Security isn't the only thing moving to GitHub. We are also in the process of moving from Travis to GitHub Actions to manage the continuous integration process.

GitHub Actions are super flexible and can be used in several ways. Let's quickly look at how we can use them to auto-merge our Dependabot PRs.

We enforce high test coverage so we can be confident that code should be shipped if the following conditions are met:

  • All tests pass
  • Dependencies are only bumped from minor versions of bug-fixes

With this in place, we can proactively and automatically update and deploy security fixes, ensuring secure applications whilst keeping PR overload to a minimum.

Setting ourselves up for further security improvements

Alongside Dependabot there is also Advanced GitHub Security. This is a paid addition with more thorough tooling.

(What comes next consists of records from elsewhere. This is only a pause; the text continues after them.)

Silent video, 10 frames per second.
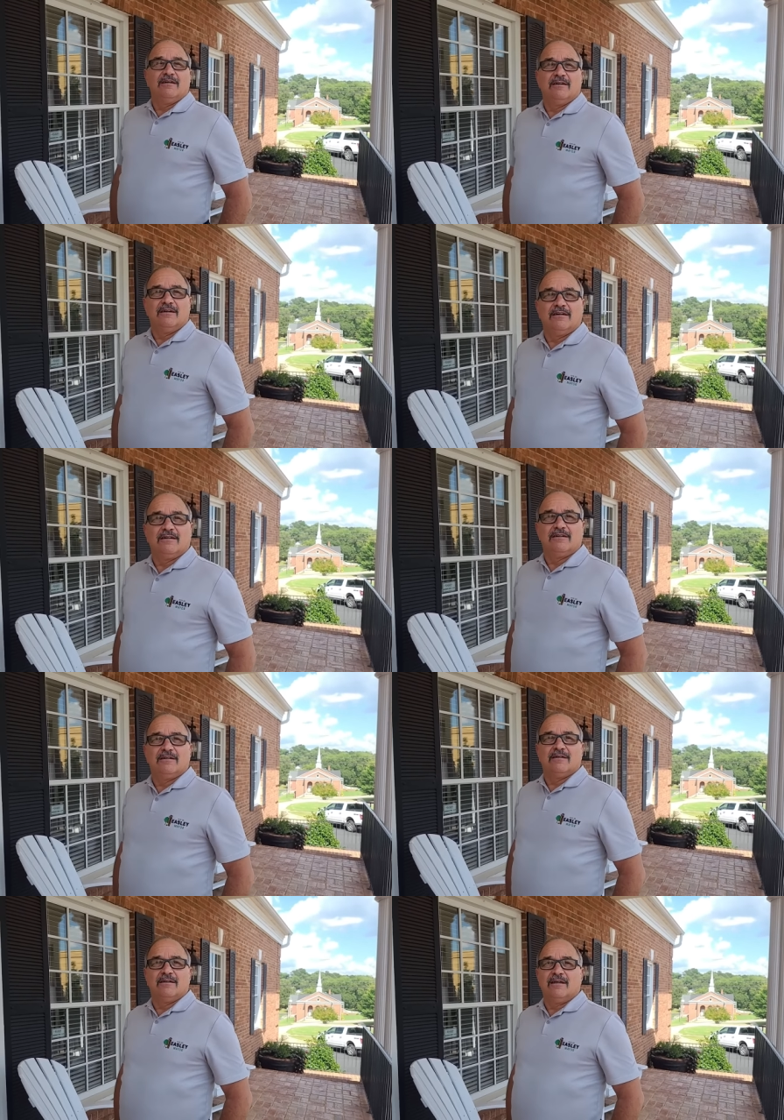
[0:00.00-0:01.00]
I'm asking
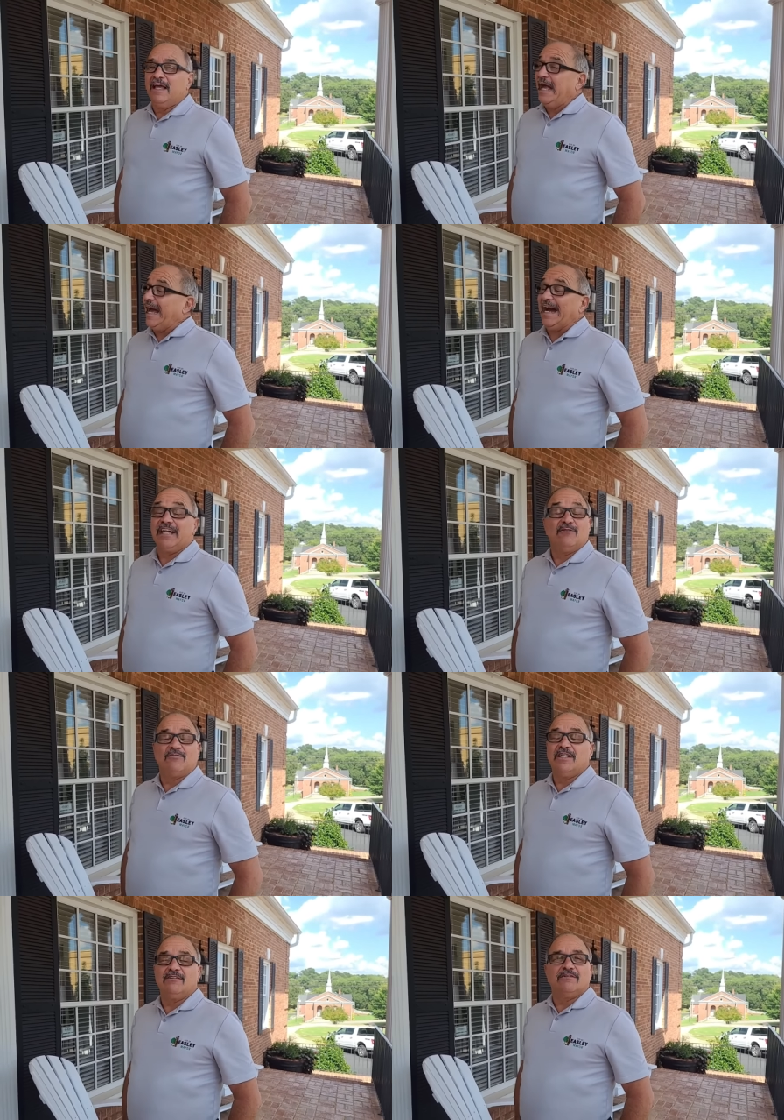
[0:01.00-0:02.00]
you who you are. You
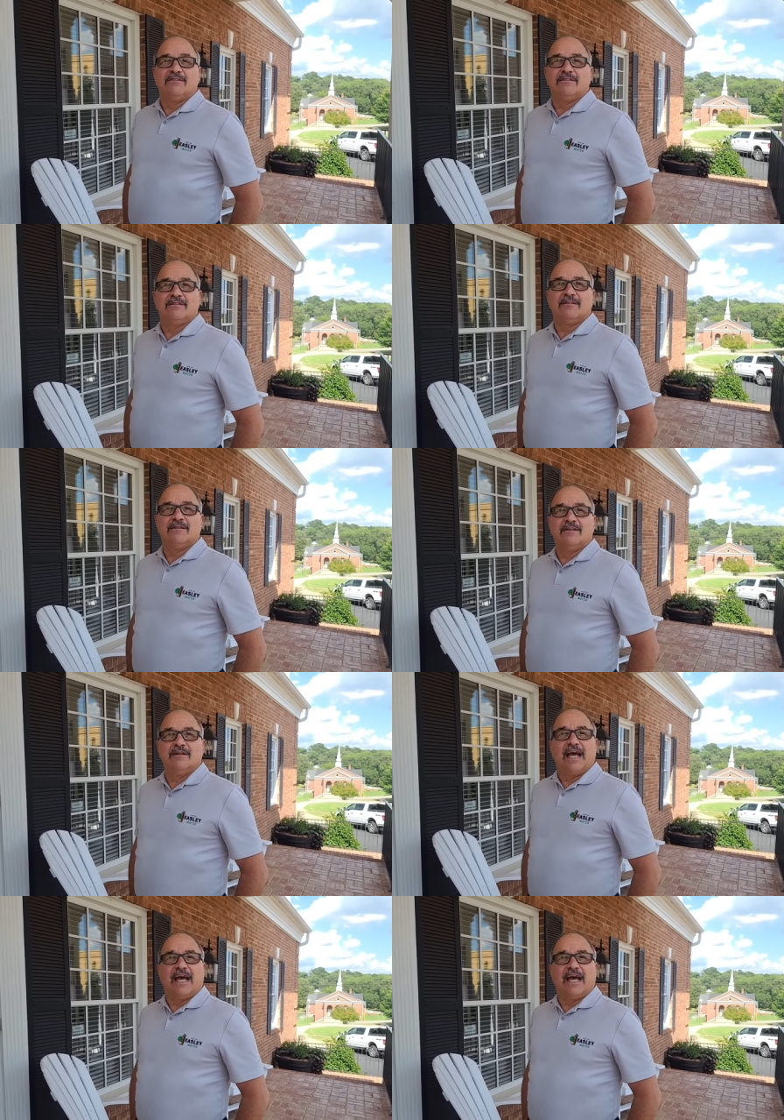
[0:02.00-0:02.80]
work for the public, bro.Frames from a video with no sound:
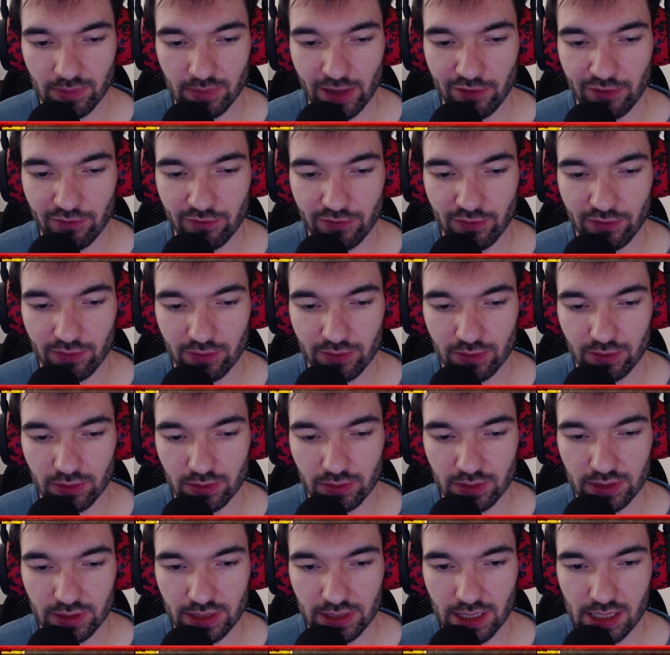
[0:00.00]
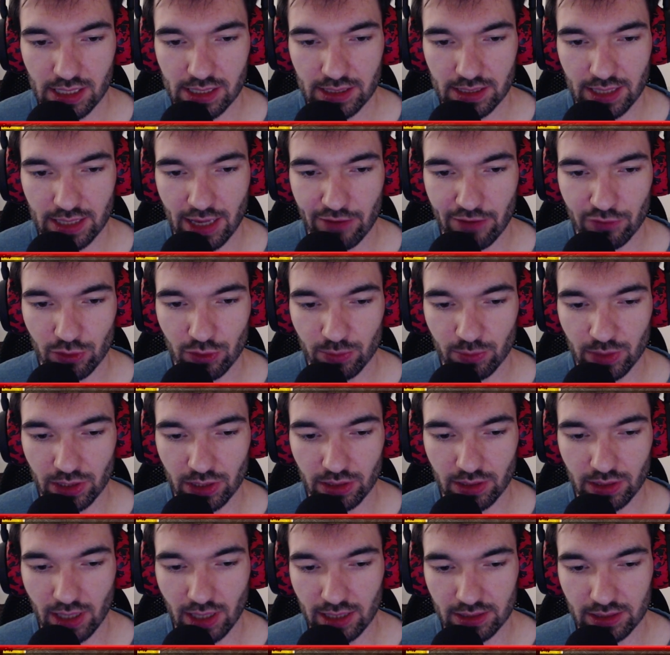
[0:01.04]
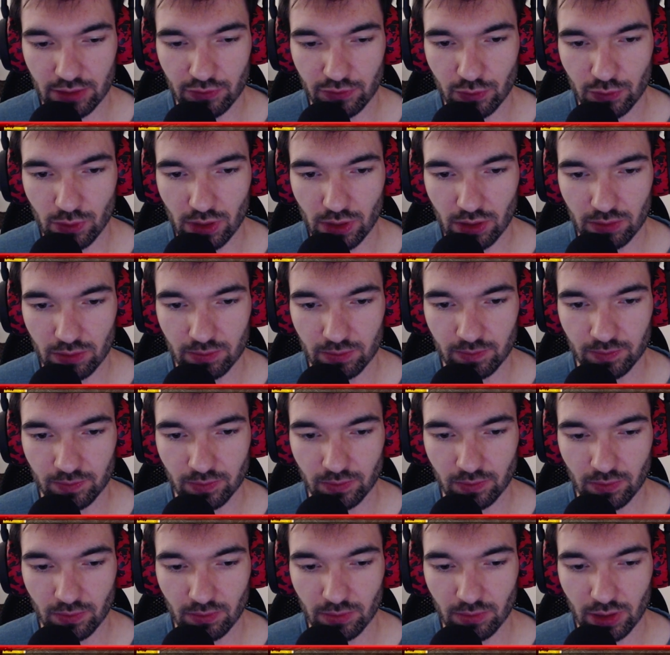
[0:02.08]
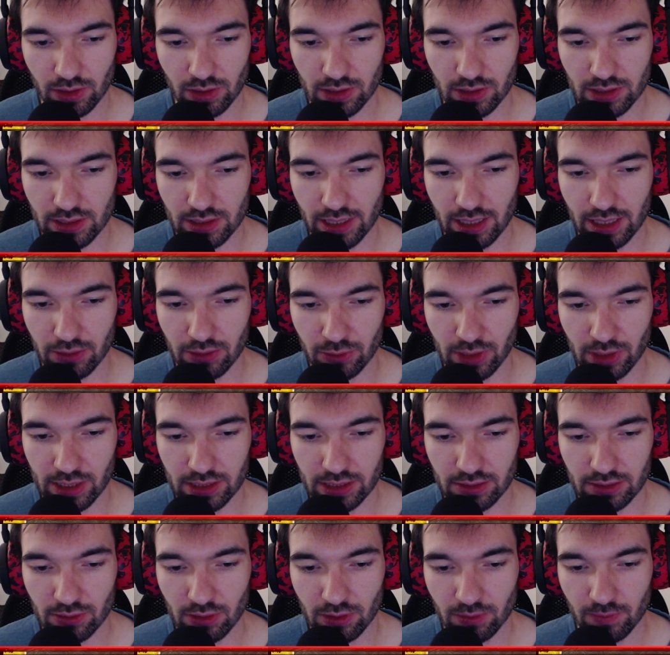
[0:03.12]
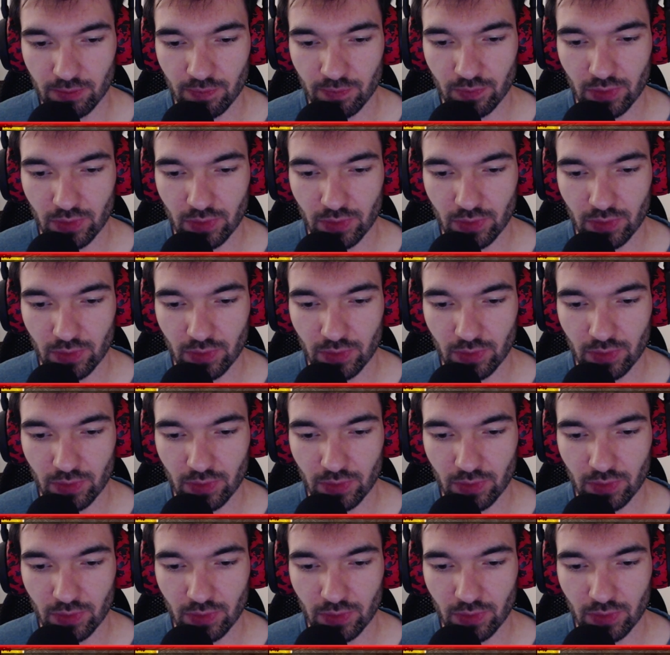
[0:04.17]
F skills have to be cast off cooldown, because they are really strong.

By taking the steps to use Dependabot we are putting down foundations to roll out these more advanced features into our workflow.

These include:

  • Static semantic/files analysis
  • Secret scanning
  • Dependency reviews

We'll write more on these in an upcoming blog. In the meantime, we hope you'll enjoy the benefits of fewer PRs and more secure applications throughout 2021 and beyond.

How did the Kaizen Blitz go?

The move from Snyk to Github Dependabot was very seamless. The new Github Actions were written and live but not all of them were working.

On the day of the blitz Github pushed a change to how Github Actions could handle Secrets. It has been announced on their blog at the start of the month but only implemented on the day we started the blitz and had some big ramifications to how we had to structure our actions.

Our timing was not great! Unfortunately alongside the change they also introduced a new bug which caused us to chase our tails a bit but by Friday morning the Dependabot Product Manager announced that a fix had been released. Result!

However we hadn't been the only ones affected and the actual Github website started to falter. The site just was not loading and there came a point where we had to sit on our hands and wait for Github to stablise.

We worked together in Teams together sharing out frustrations and helping each other see new ways to resolve our problems.

I would say this was the key benefit of working in a Kaizen Blitz, the ability to rally your coworkers together when you needed them. We already work in a collaborative and supportive way, but because we were all briefed on what each of us were doing and had a dedicated teams room to chat it really helped us complete our respective tasks.

When the site was stable again we were able to push our fixes. I'm happy the new setup is now stable and operational.

There are still some issues in getting the automerge Github Action to work and we are watching the relevant issue for Dependabot for any available fixes.

Once that final step has been completed we can then look at pushing this change out across the platform.